▸ Prompt
With the pictures omitted, set down exactly the lines from the one that contains "[00:10:29.41 to 00:10:30.41]" through the last line of the data.

▸ Dataset records
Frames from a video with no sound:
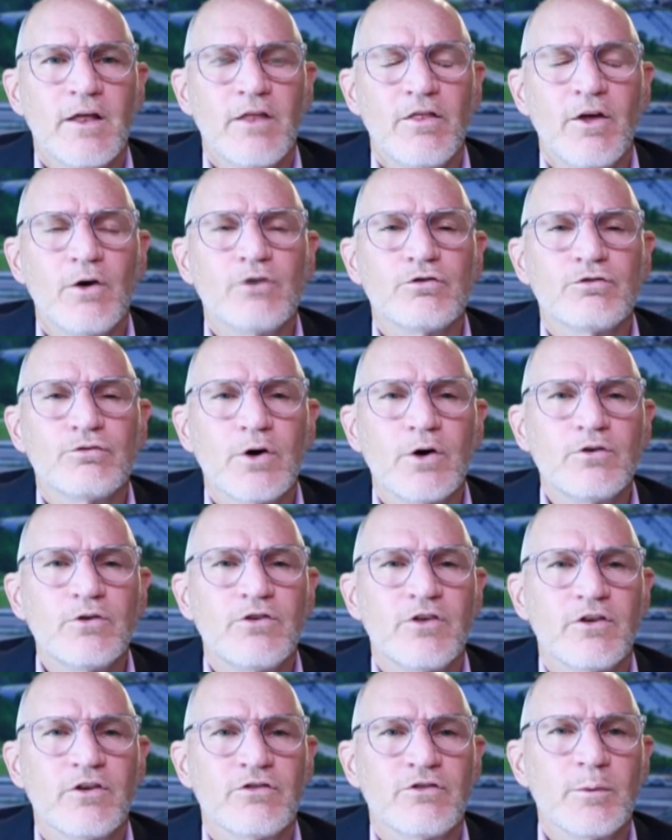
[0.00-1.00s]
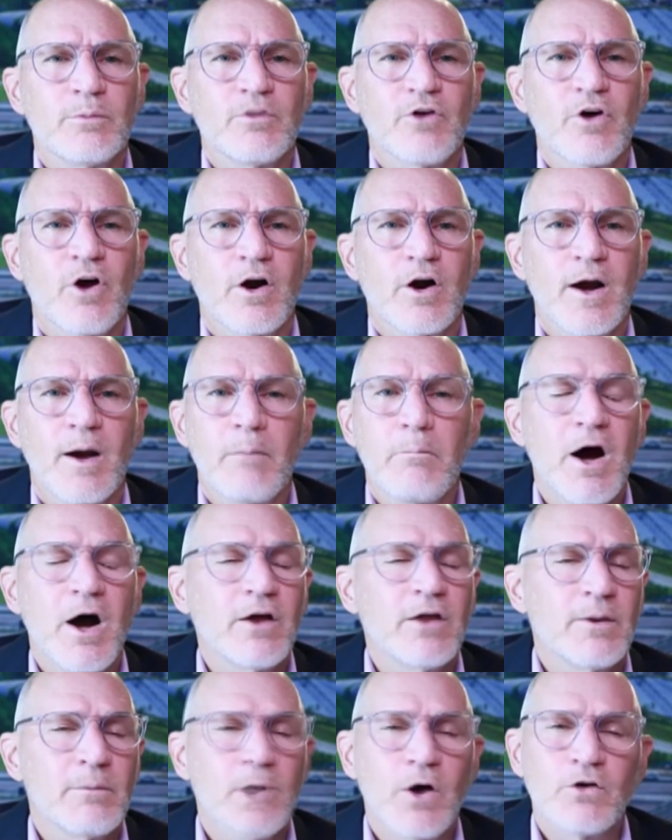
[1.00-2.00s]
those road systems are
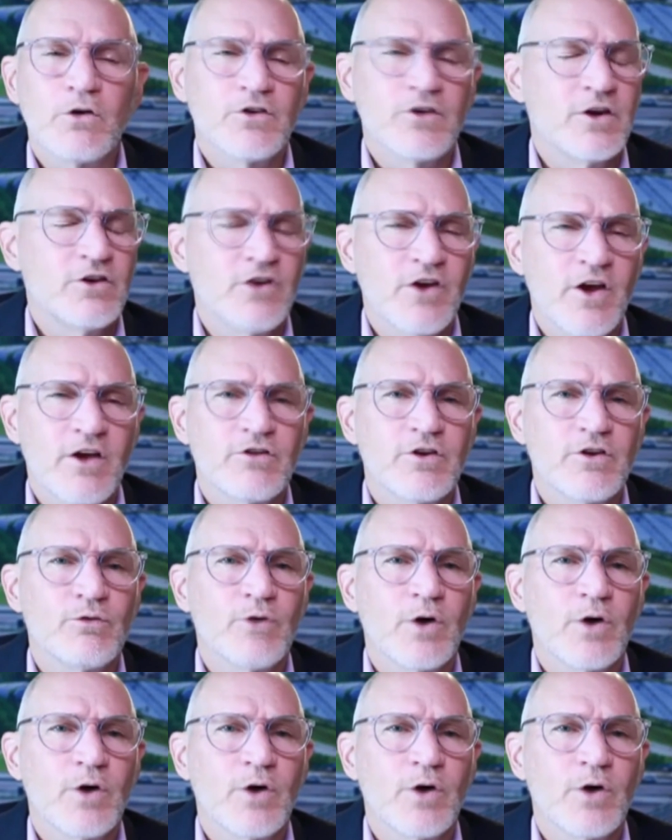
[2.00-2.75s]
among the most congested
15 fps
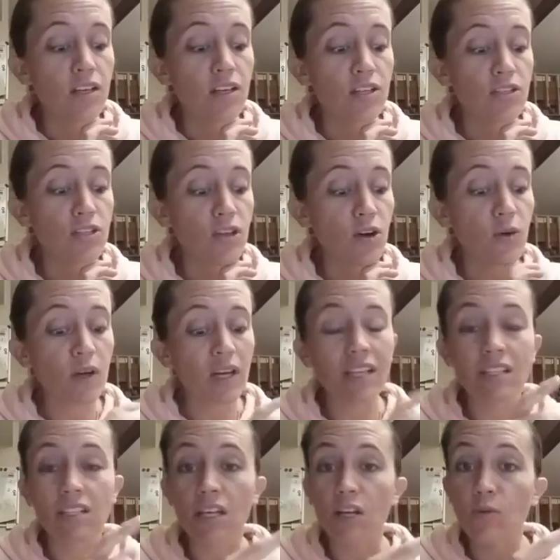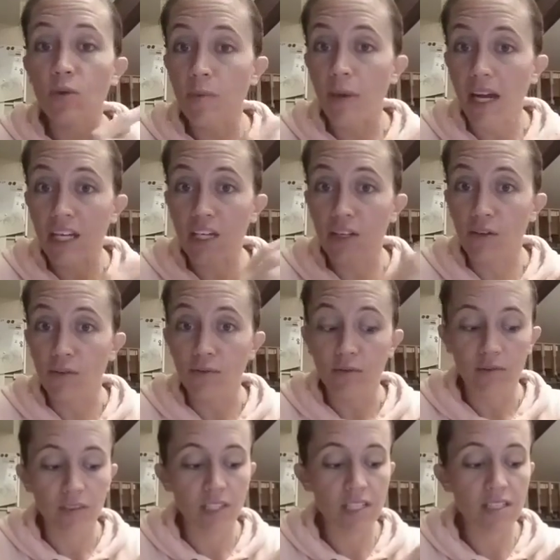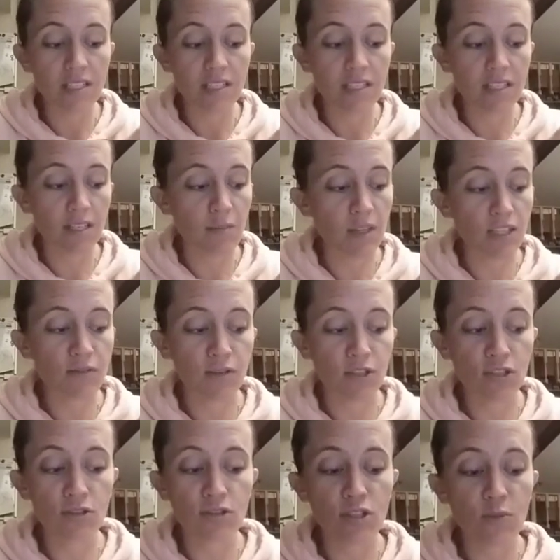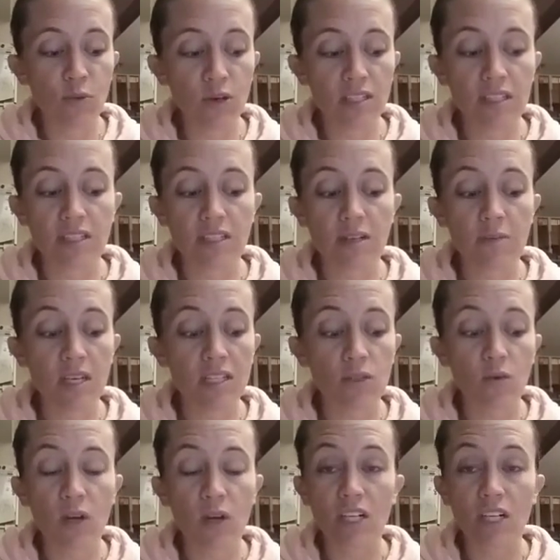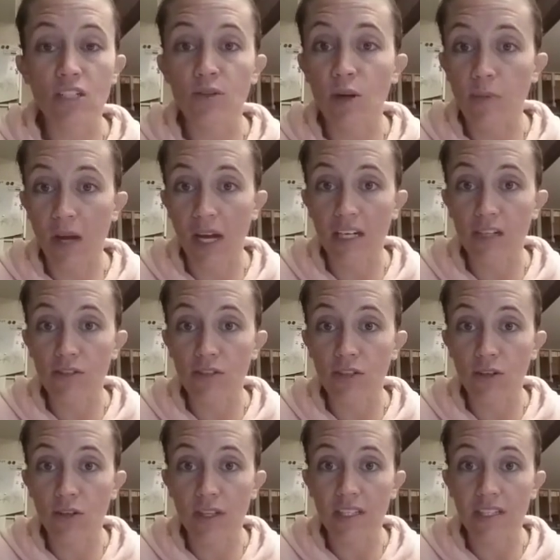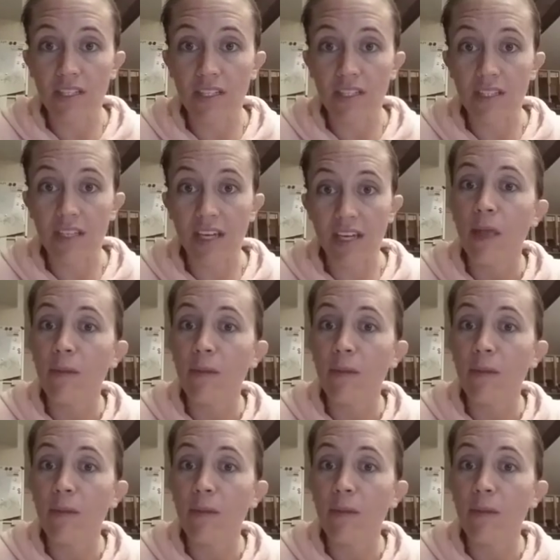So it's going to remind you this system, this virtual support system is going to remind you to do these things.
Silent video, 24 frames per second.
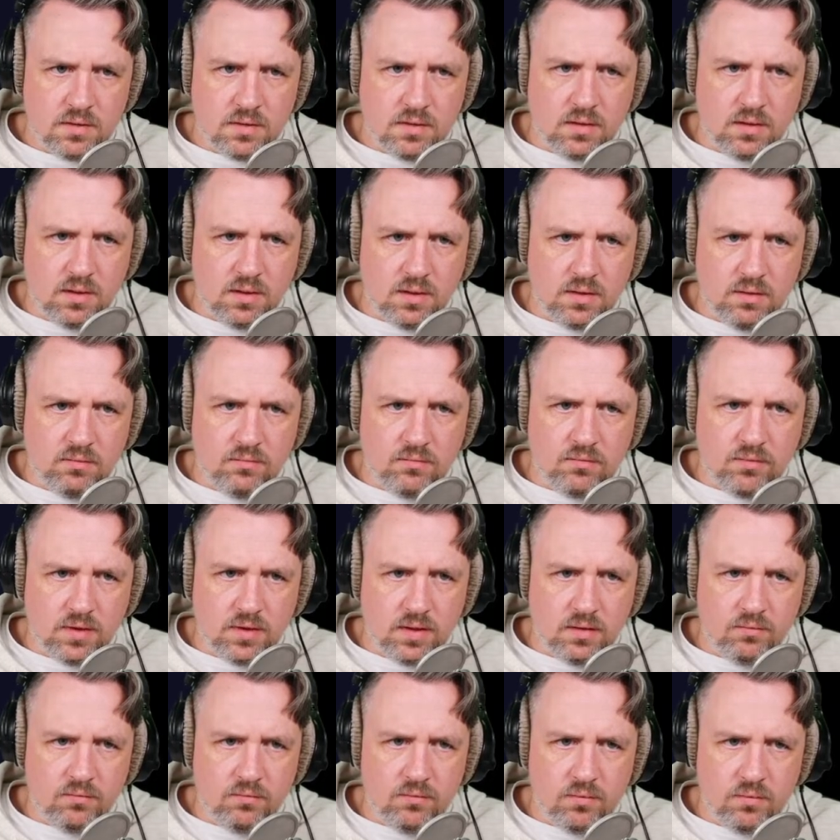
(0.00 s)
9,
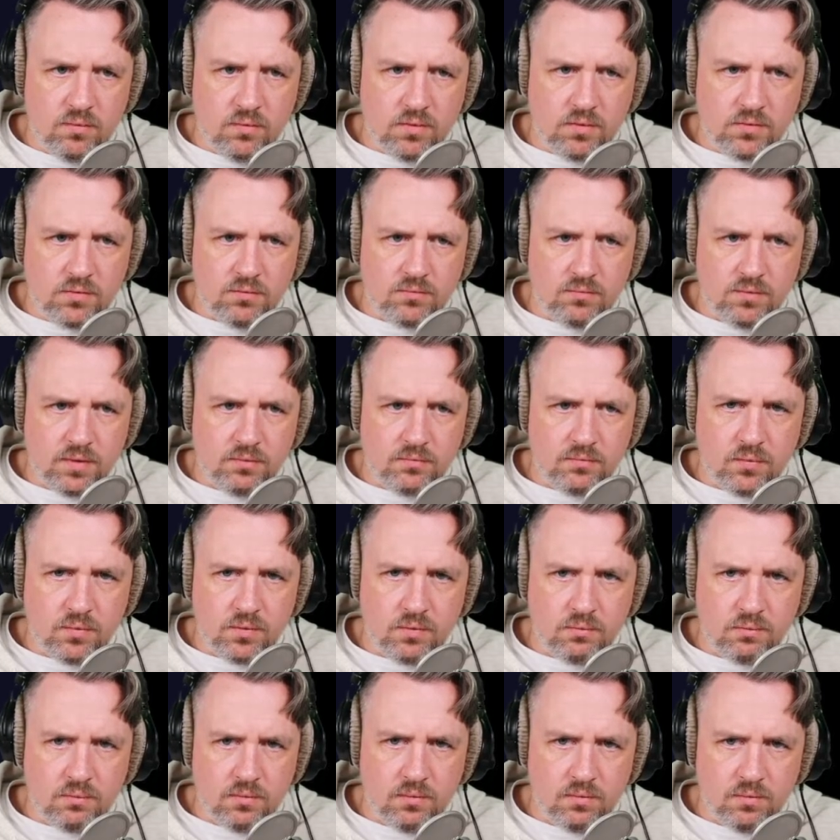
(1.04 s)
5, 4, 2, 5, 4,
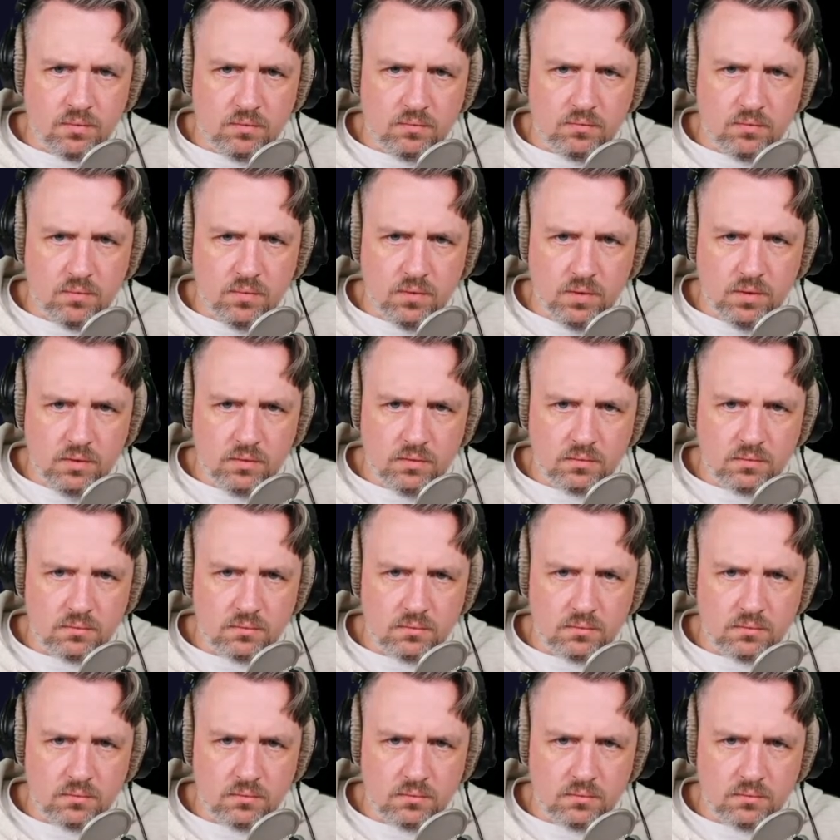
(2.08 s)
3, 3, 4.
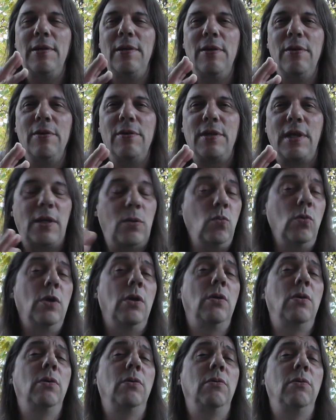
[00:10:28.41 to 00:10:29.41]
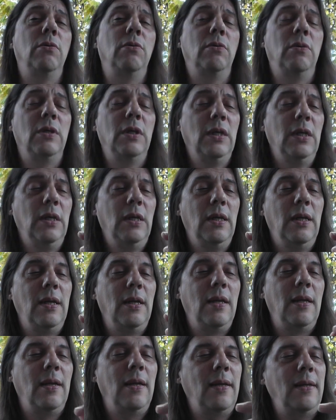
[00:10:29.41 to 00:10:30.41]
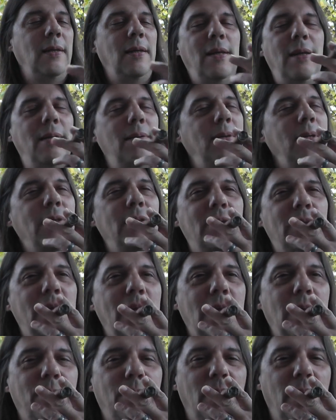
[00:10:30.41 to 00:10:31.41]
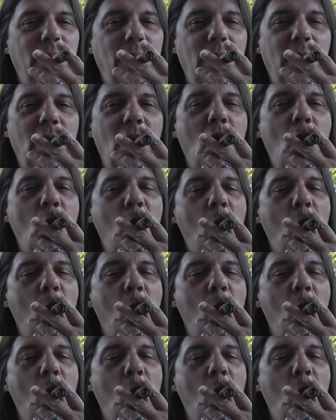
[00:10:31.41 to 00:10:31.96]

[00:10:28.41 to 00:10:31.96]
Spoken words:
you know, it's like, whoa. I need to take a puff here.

▸ Completed task
[00:10:29.41 to 00:10:30.41]
[00:10:30.41 to 00:10:31.41]
[00:10:31.41 to 00:10:31.96]

[00:10:28.41 to 00:10:31.96]
Spoken words:
you know, it's like, whoa. I need to take a puff here.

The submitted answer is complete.